In the 1587 edition of Holinshed, Ridley and Latimer are referenced briefly soon after the account of Lady Jane and Northumberland’s failed plot (and their subsequent execution) and amid the account of Sir Thomas Wyatt’s trial and execution. The protestant prisoners are not again mentioned until after a discourse on the marriage of Mary to Philip of Spain and of the belief that the queen was with child:
‘about this season diverse learned men being apprehended, and in prison for matters of religion, were brought before the bishops of Winchester and London, and other the bishops and commissioners appointed therefore: who upon the constant standing of the said learned men in their opinions, which they had taken upon them to maintain, as grounded upon the true word of God, as they protested, proceeded in judgement against them, and so diverse of them were burned at London in Smithfield, and in diverse other places’ (Holinshed, 1577: v. 4, p. 1719; 1587, v. 6, p. 1125).

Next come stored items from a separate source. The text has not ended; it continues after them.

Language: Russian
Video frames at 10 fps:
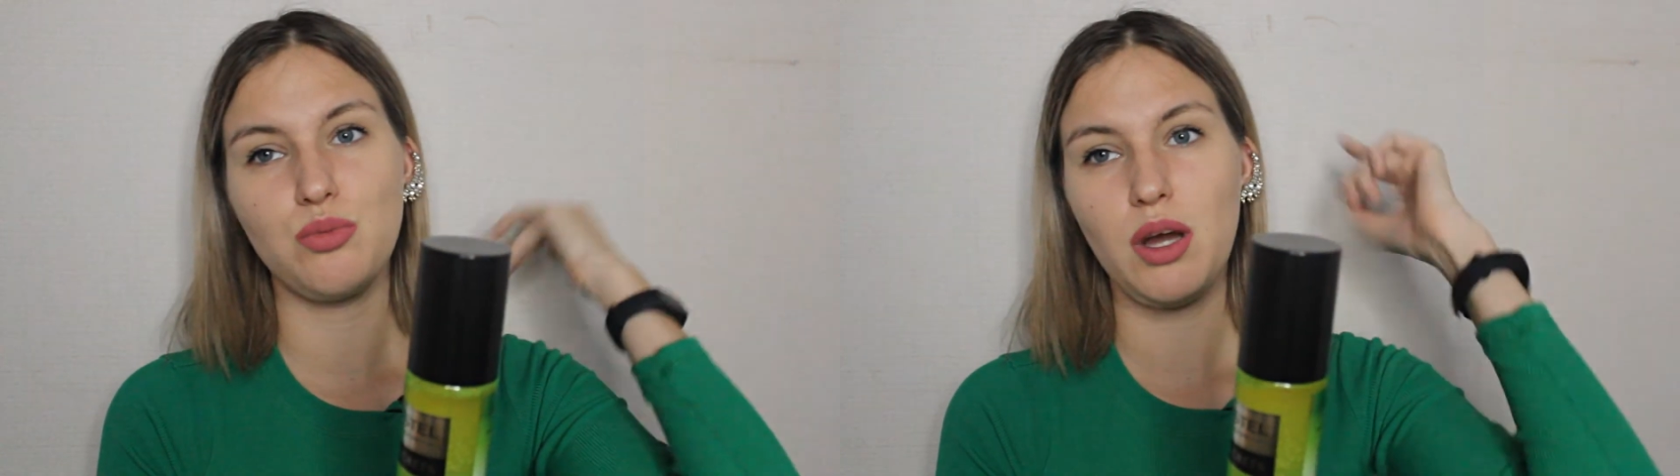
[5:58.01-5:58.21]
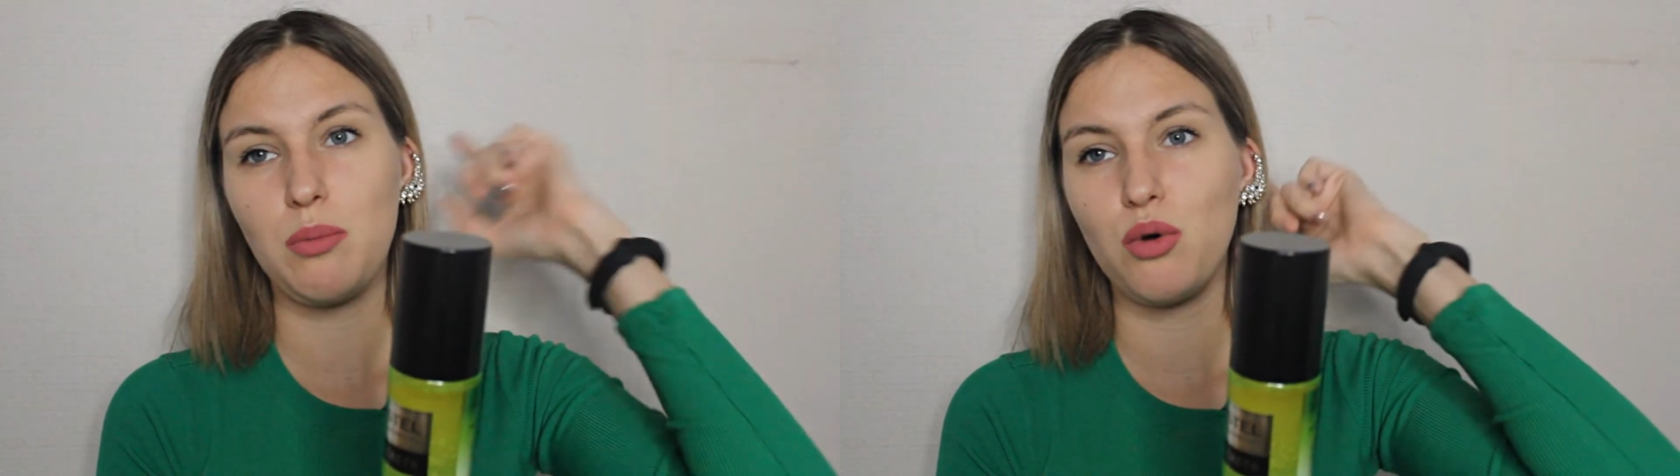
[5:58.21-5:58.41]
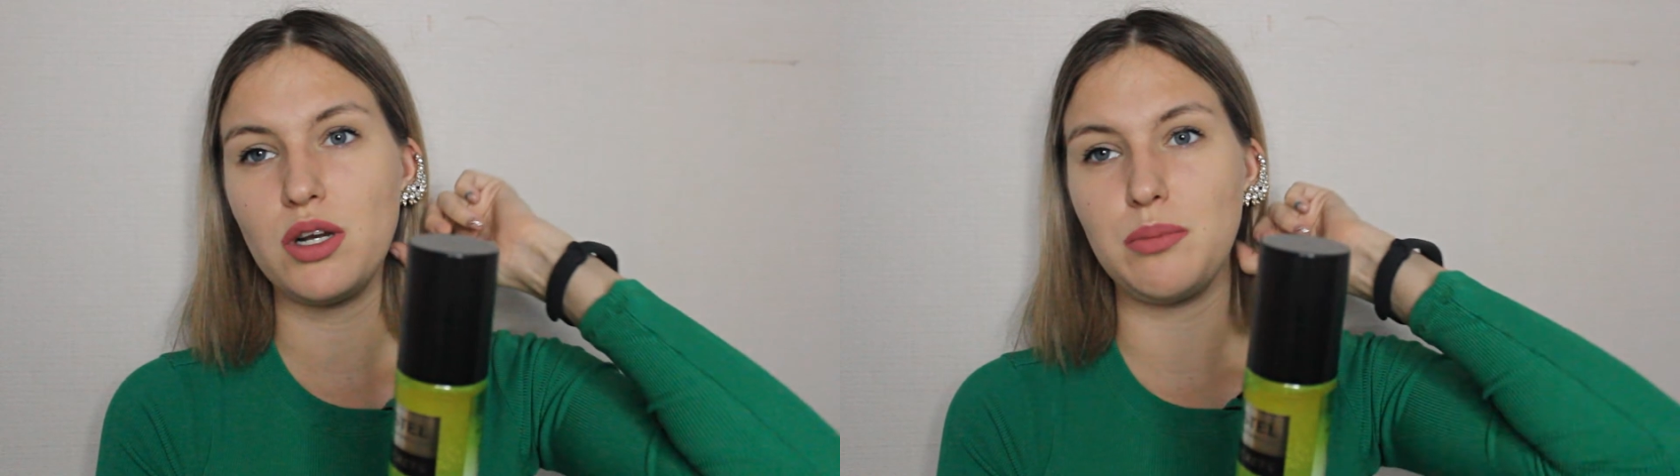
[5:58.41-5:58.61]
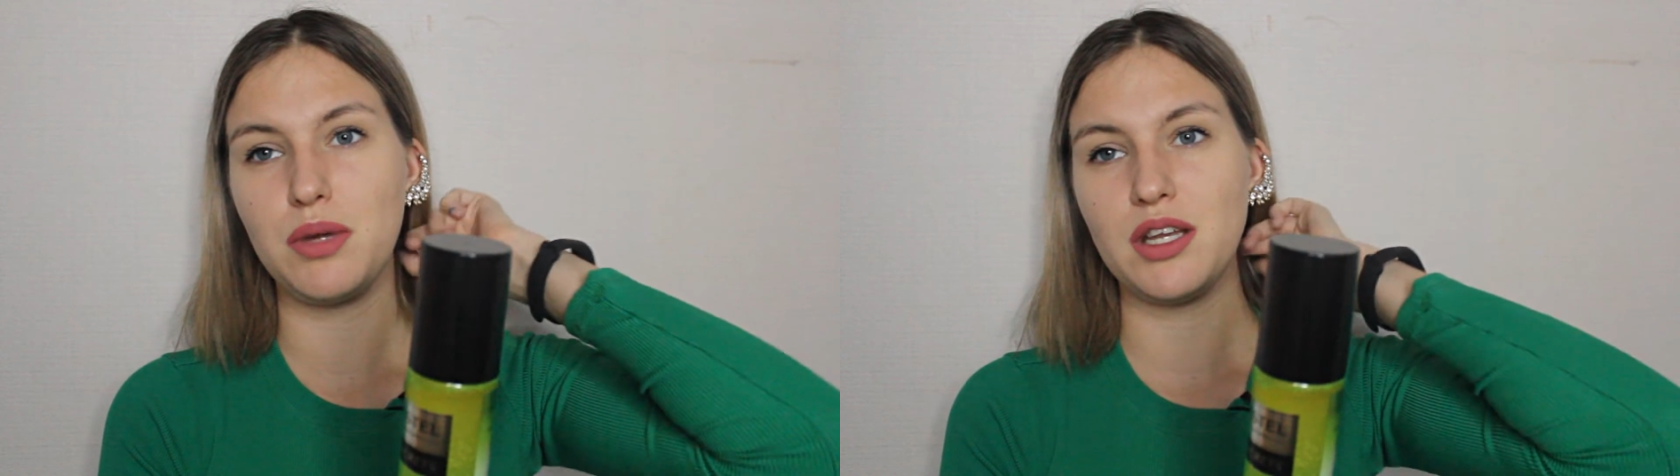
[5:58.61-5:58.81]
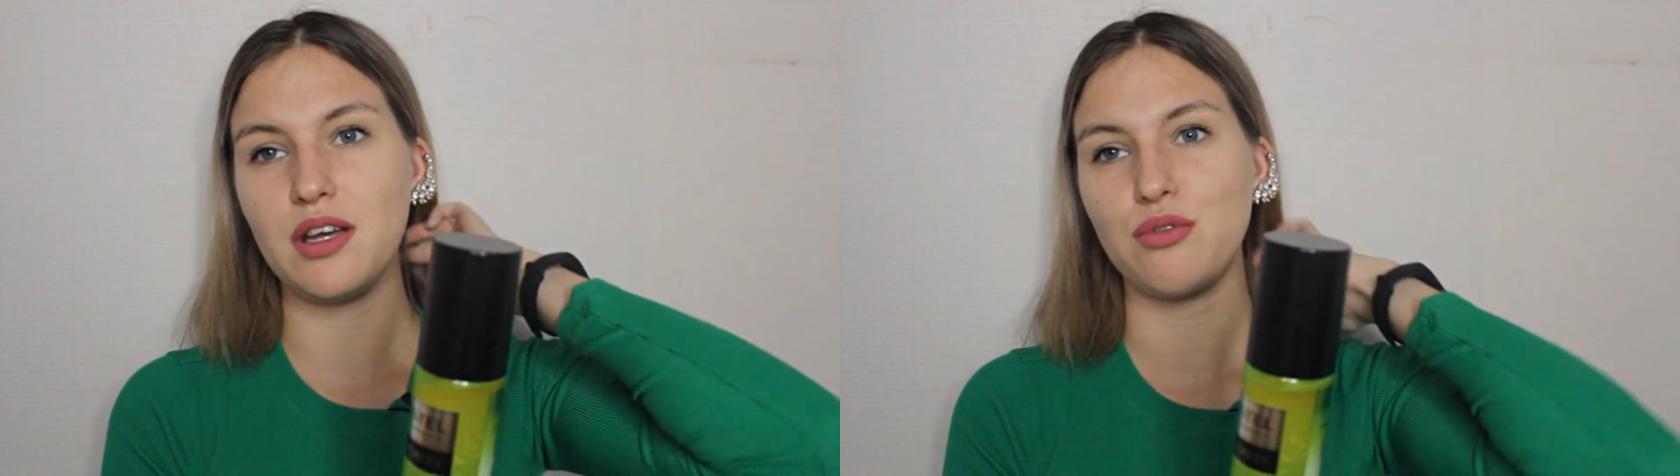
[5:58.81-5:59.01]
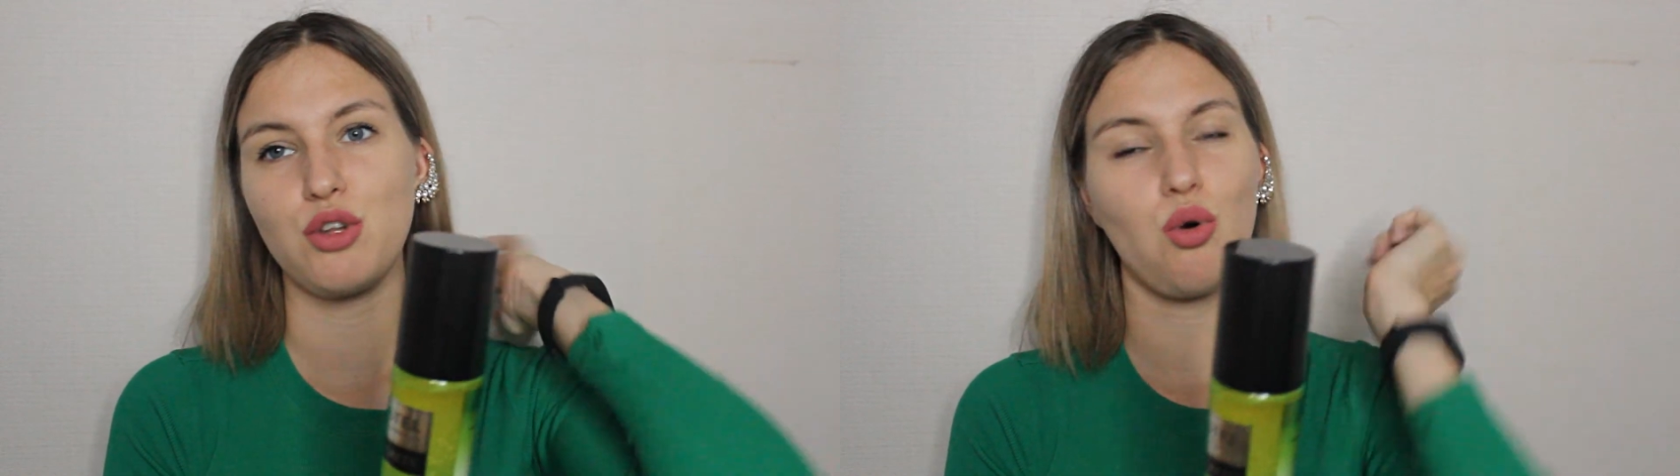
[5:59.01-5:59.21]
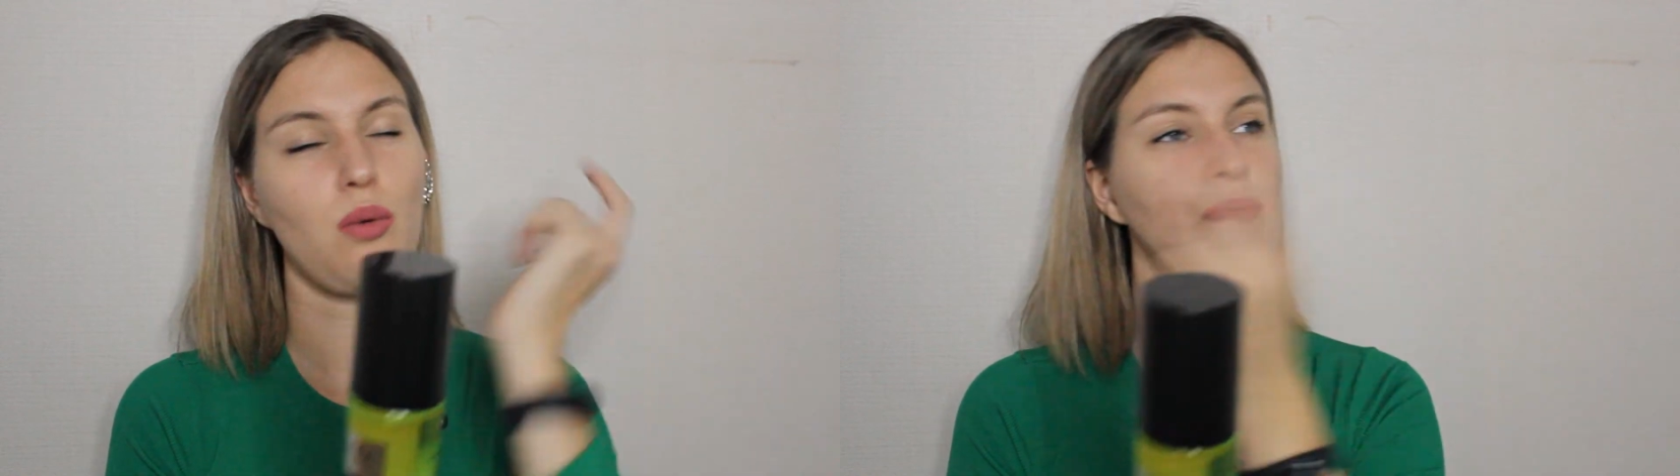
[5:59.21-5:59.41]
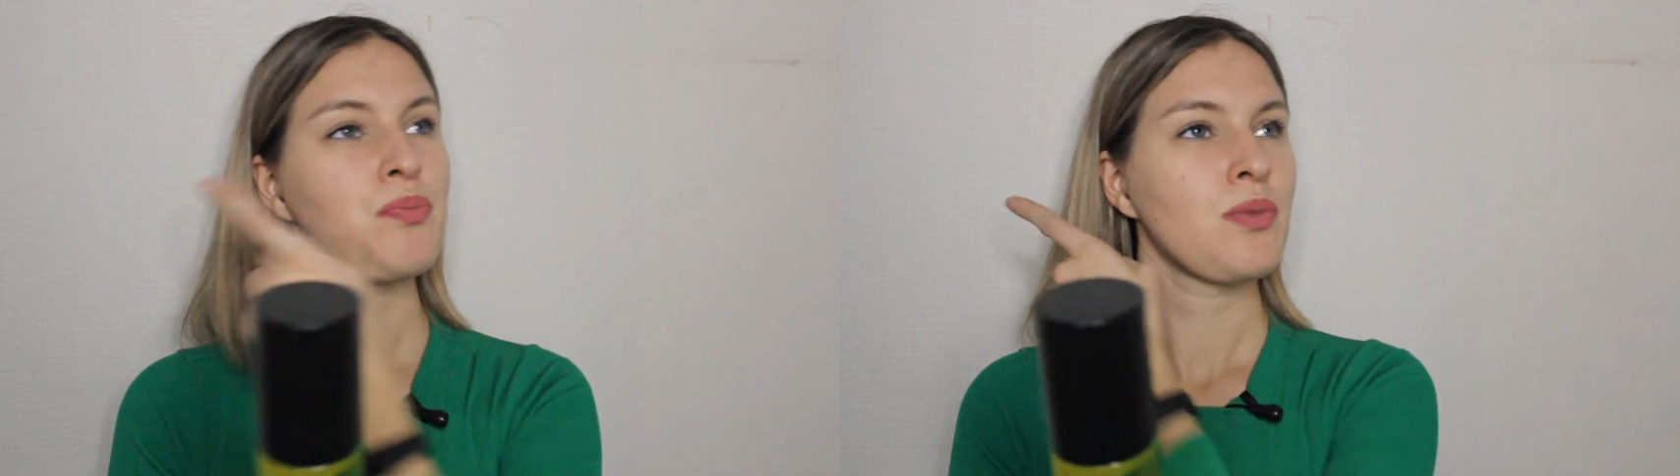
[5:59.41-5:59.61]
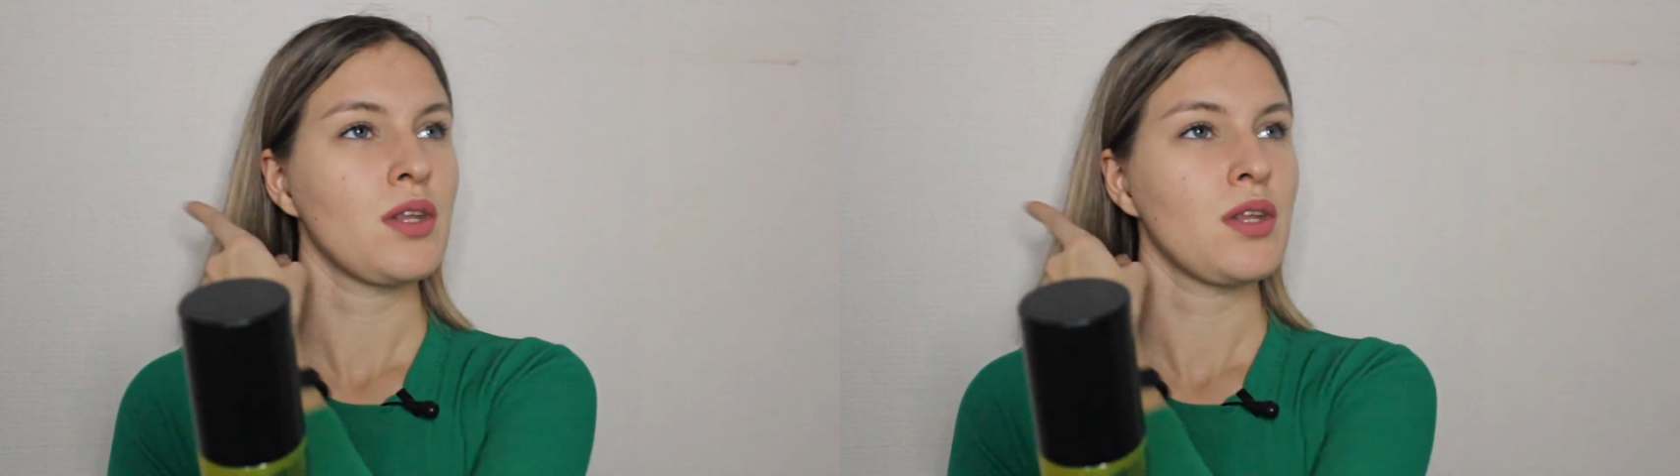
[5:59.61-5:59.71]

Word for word: меня более-менее в таком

Interestingly in the 1587 edition was added:
‘Nay not only by fire but by other torments were the good Christians persecuted, whose zeal was hot in religion and defiance of the pope: insomuch that then he was counted Gods enemy, which took not the pope for the friend of Christ (whom he hated with hostility) as C.O. noted very truly in his Elizabetha, saying:
– nam creditor hostisEsse Dei, papa […] si quis pius asserit hostemEsse Dei, verso Christi qui tollit honores.’
(Holinshed, 1583: v. 4, p. 1719).
The reign of Mary in Holinshed is greatly enlarged between the two editions, however those elements taken from Foxe on the Marian martyrs remains largely unchanged (apart from what I have already mentioned). Latimer and Ridley eventually get their trial and execution on page 1129 of the 1587 edition: ‘they were condemned, and after burned in the town ditch at Oxford the sixteenth day of October. In the time of whose examinations, because the bishops aforesaid declared themselves to be the popes commissioners, neither Ridley nor Latimer would do them any reverence, but kept their caps on their heads.’ (Holinshed: 1577, v. 4, p. 1719; 1587, v. 6 p. 1129)
Thomas Cranmer is also afforded space in Holinshed being ‘burned in the same place where Ridley and Latimer before had suffered’ (Holinshed: 1587, v. 6, p. 1131). Cranmer, of course, was a propaganda disaster for both Mary’s government and the protestant memorialists in the Rhineland. Mary’s bishops had managed to gain a recantation from Cranmer only for him to later subside back to his old beliefs again. In the end Cranmer’s death could be used better by protestant propogandists as he did manage to die well:
‘His shirt was made long down to his feet; his feet were bare. Likewise his head, when both his caps were off, was so bare, that one hair could not be seen upon it. His beard was long and thick, covering his face with marvellous gravity. Such a contenance of gravity moved the hearts both of his friends and of his enemies. And as for the recantation aforesaid, with many tears he protested, that he had subscribed to the same against his conscience, only for fear of death, and hope of life. Which seemed true: for when he came to the stake, and the fire kindled, he put his right hand into the fire, and held it there a good space, saying: that the same hand should first burn, because it held the pen to subscribe against his Lord God.’ (Holinshed: 1587, v. 6, p. 1131).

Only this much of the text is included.